Aim of the exercise: Print the lines below from the line with "[0:01.00-0:02.00]" to the line with "Lip reading: This person isn't speaking." exactly, keeping both ends, and print no pictures.

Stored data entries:
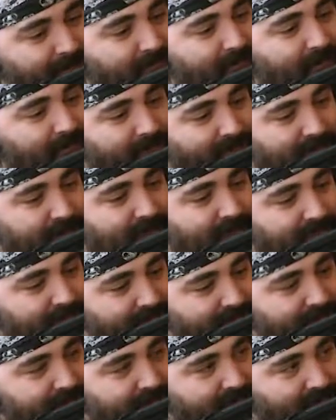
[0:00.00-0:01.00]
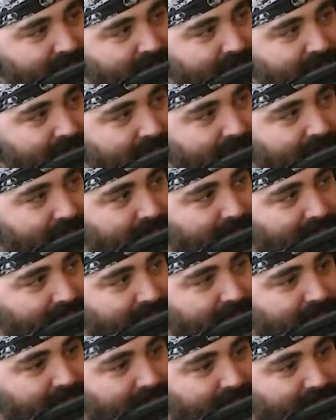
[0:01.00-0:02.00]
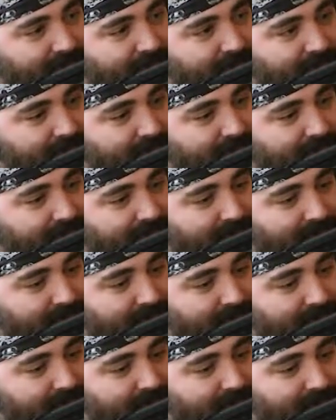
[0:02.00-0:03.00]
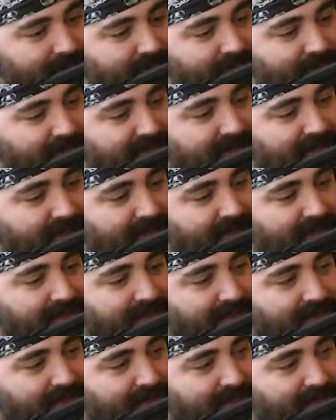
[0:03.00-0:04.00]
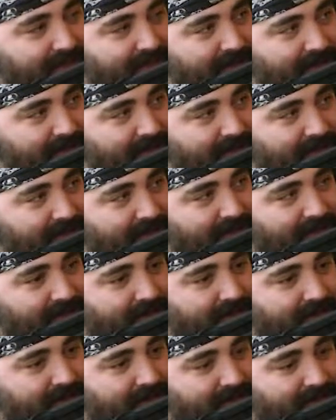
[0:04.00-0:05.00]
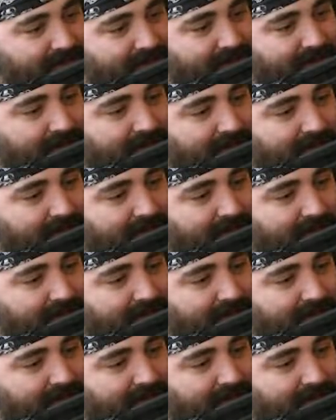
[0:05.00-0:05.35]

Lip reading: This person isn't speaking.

--

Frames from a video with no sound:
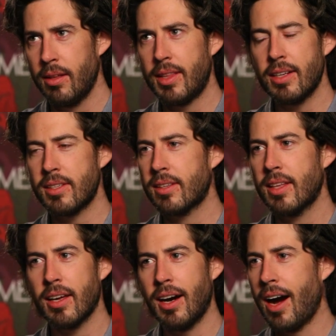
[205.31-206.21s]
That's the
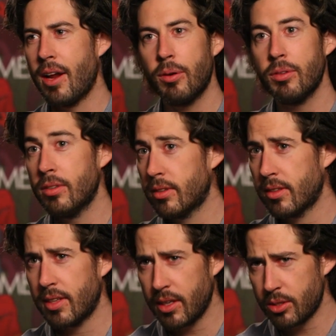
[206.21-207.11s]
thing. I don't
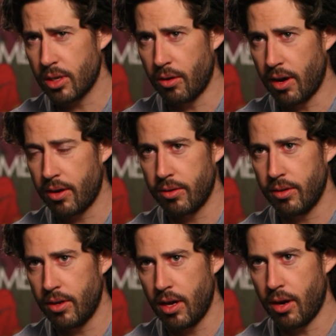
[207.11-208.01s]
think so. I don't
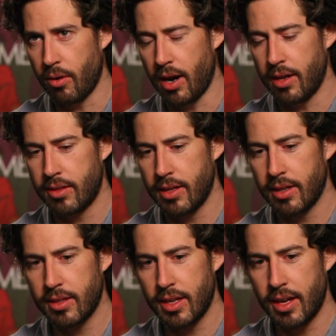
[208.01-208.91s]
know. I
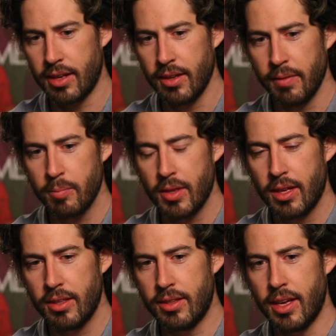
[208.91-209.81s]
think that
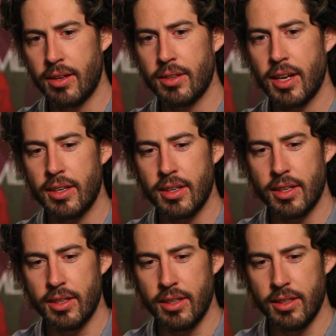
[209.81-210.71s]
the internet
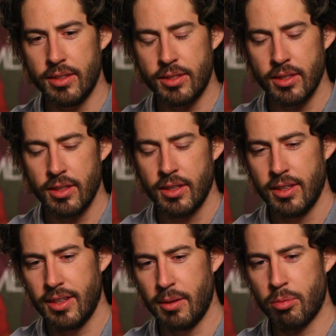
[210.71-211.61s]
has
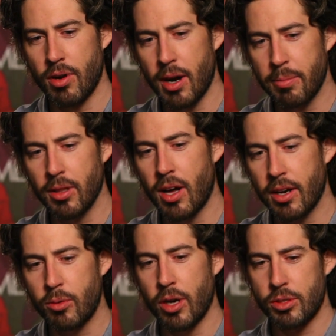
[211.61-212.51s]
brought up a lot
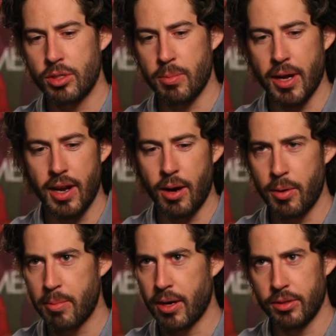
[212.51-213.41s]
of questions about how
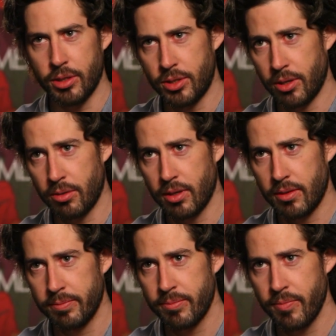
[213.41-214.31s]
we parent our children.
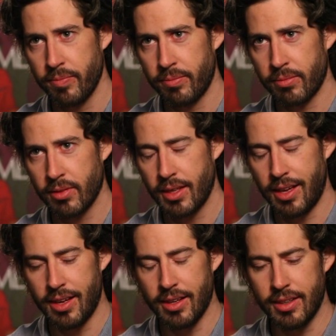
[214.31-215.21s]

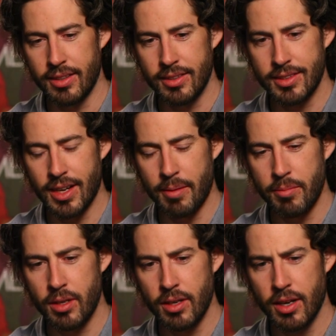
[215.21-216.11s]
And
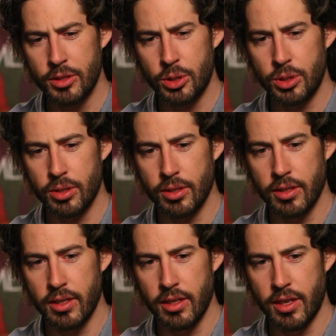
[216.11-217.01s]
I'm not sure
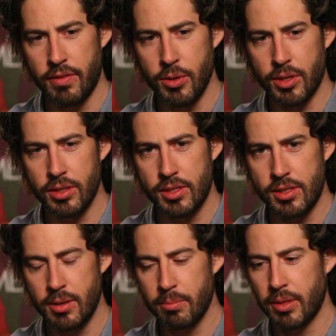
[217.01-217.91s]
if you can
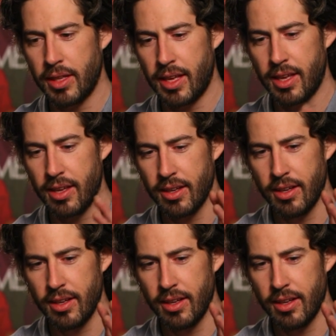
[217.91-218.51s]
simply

Exercise answer:
[0:01.00-0:02.00]
[0:02.00-0:03.00]
[0:03.00-0:04.00]
[0:04.00-0:05.00]
[0:05.00-0:05.35]

Lip reading: This person isn't speaking.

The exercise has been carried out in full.